The problem: Please retype every entry as written, and keep the pictures out.

───── Data for review ─────

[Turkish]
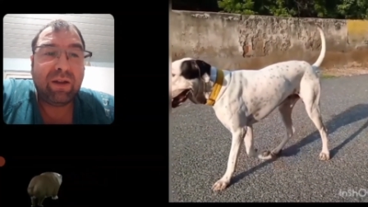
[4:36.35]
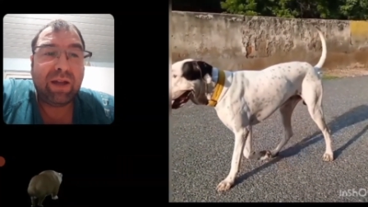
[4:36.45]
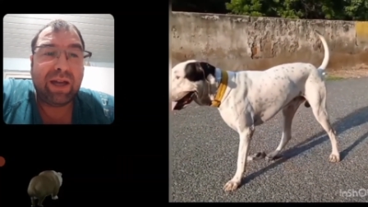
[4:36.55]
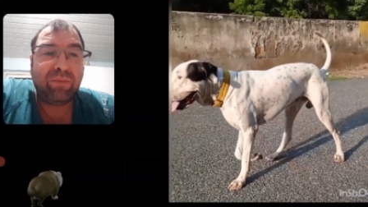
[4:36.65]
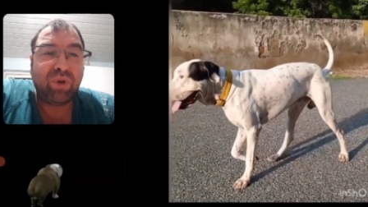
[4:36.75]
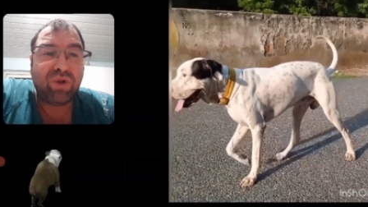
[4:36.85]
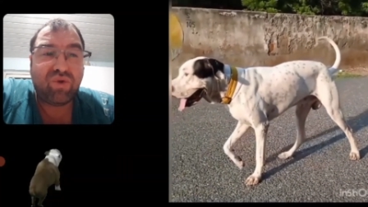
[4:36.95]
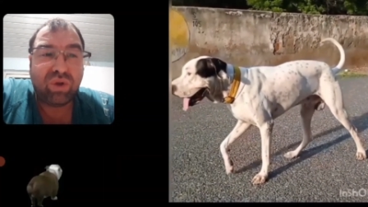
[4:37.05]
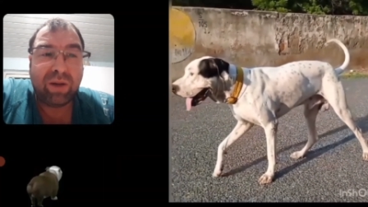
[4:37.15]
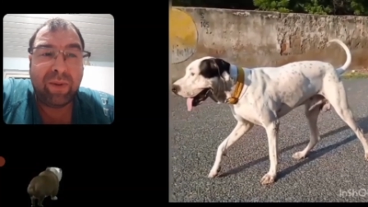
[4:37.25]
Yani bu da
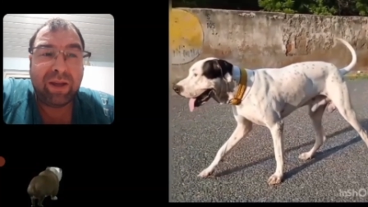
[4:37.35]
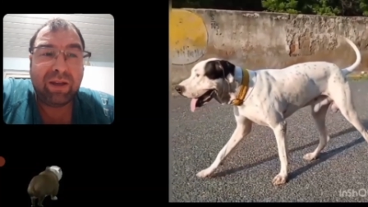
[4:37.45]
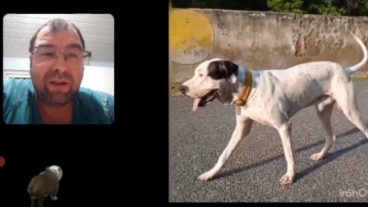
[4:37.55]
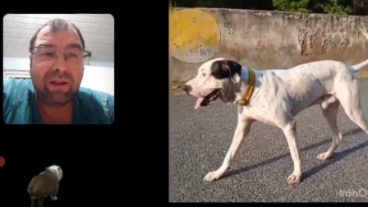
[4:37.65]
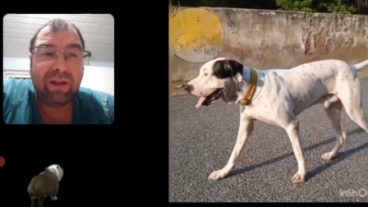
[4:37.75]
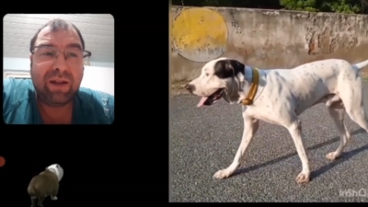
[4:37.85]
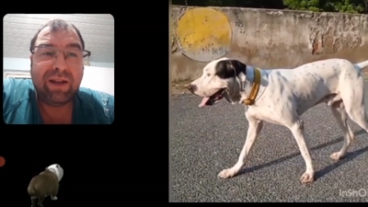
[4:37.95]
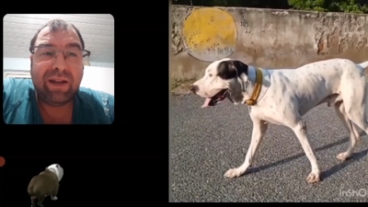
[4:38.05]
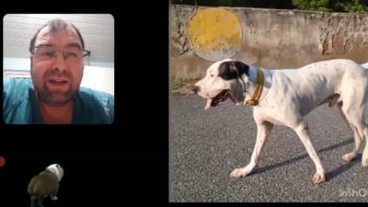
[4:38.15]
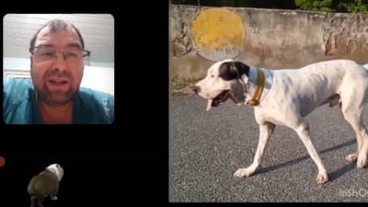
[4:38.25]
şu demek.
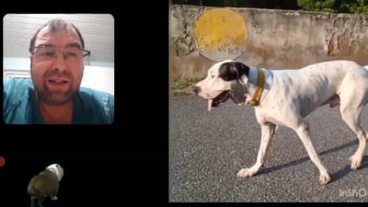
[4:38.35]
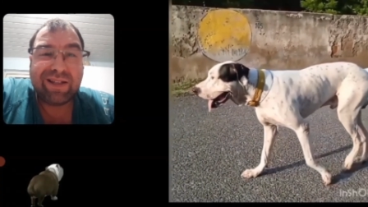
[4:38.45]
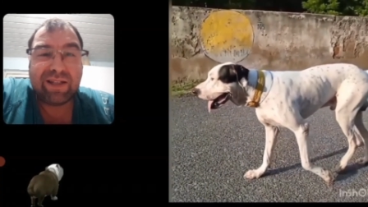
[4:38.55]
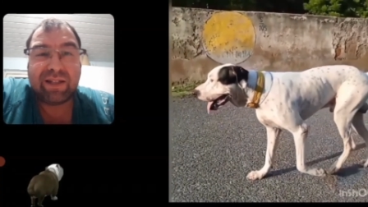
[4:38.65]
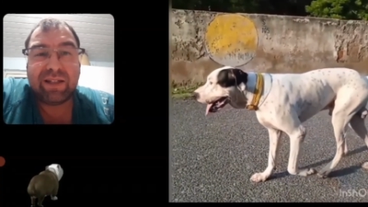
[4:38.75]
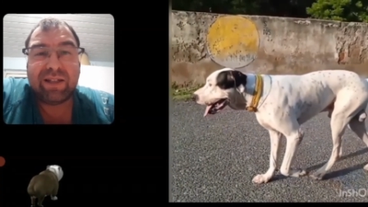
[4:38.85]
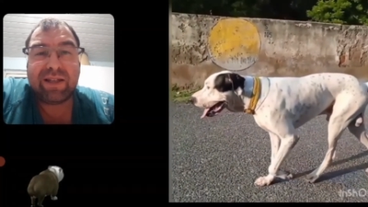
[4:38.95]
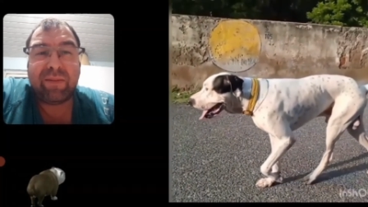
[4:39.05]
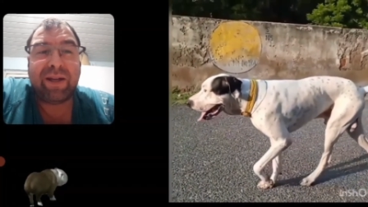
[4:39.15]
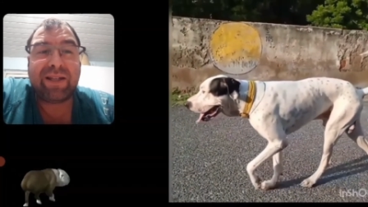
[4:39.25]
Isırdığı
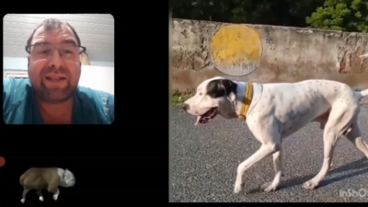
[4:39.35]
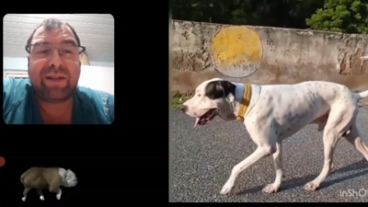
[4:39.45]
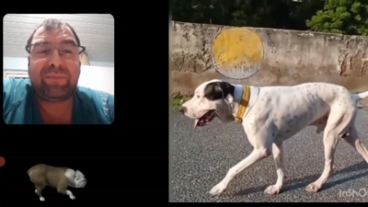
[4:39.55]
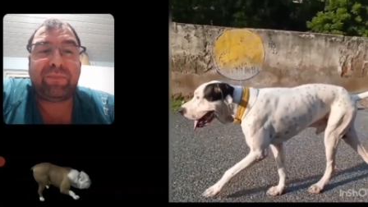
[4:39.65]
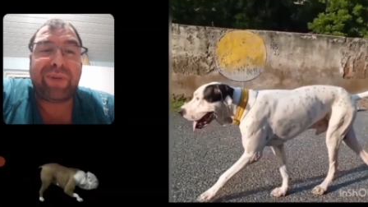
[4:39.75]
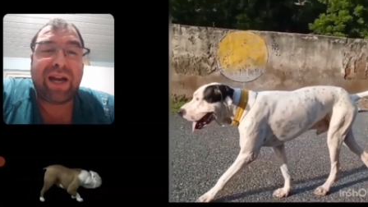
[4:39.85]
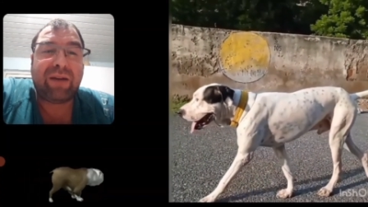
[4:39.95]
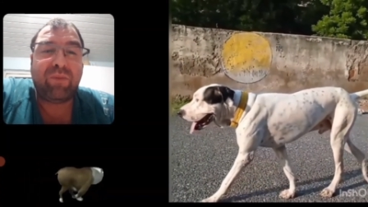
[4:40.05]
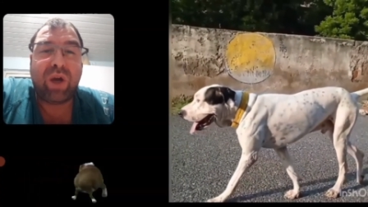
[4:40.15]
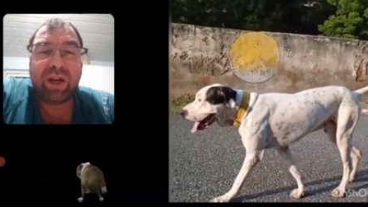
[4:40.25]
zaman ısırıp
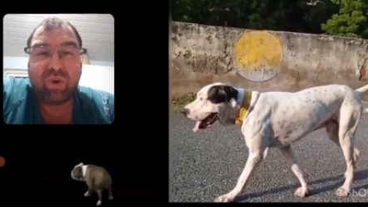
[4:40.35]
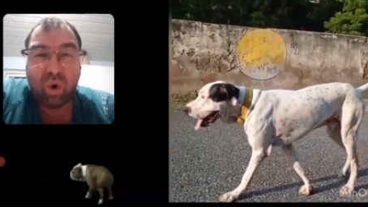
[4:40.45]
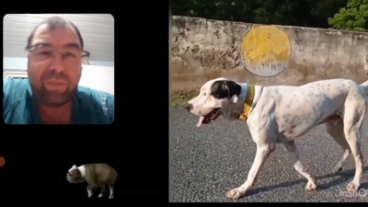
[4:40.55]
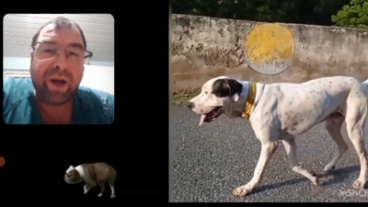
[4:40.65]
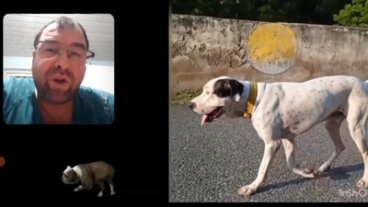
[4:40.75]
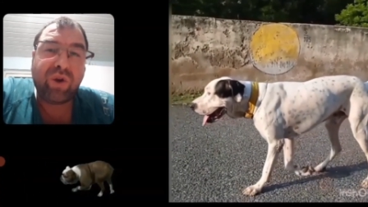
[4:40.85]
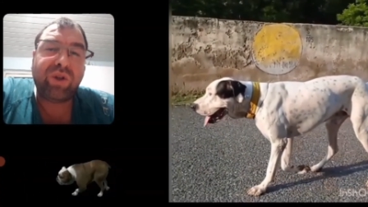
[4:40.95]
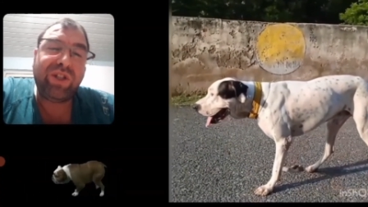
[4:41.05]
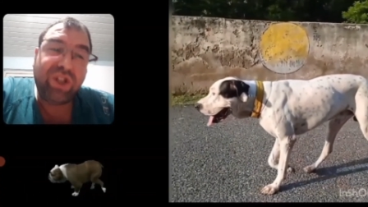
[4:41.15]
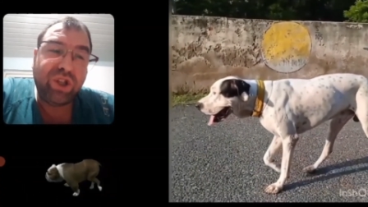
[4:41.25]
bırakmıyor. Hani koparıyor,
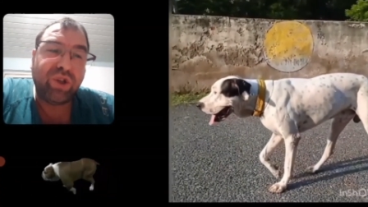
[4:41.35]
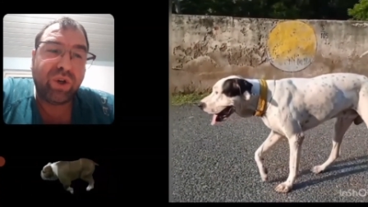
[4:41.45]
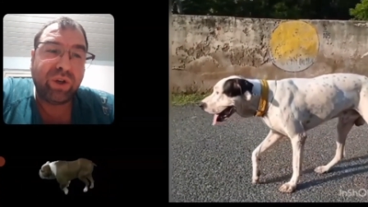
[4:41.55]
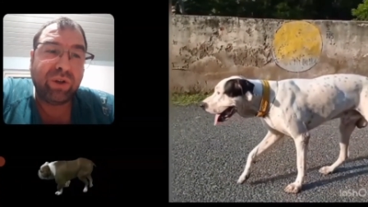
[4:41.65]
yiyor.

─────

Response:
[Turkish]
[4:36.35]
[4:36.45]
[4:36.55]
[4:36.65]
[4:36.75]
[4:36.85]
[4:36.95]
[4:37.05]
[4:37.15]
[4:37.25]
Yani bu da
[4:37.35]
[4:37.45]
[4:37.55]
[4:37.65]
[4:37.75]
[4:37.85]
[4:37.95]
[4:38.05]
[4:38.15]
[4:38.25]
şu demek.
[4:38.35]
[4:38.45]
[4:38.55]
[4:38.65]
[4:38.75]
[4:38.85]
[4:38.95]
[4:39.05]
[4:39.15]
[4:39.25]
Isırdığı
[4:39.35]
[4:39.45]
[4:39.55]
[4:39.65]
[4:39.75]
[4:39.85]
[4:39.95]
[4:40.05]
[4:40.15]
[4:40.25]
zaman ısırıp
[4:40.35]
[4:40.45]
[4:40.55]
[4:40.65]
[4:40.75]
[4:40.85]
[4:40.95]
[4:41.05]
[4:41.15]
[4:41.25]
bırakmıyor. Hani koparıyor,
[4:41.35]
[4:41.45]
[4:41.55]
[4:41.65]
yiyor.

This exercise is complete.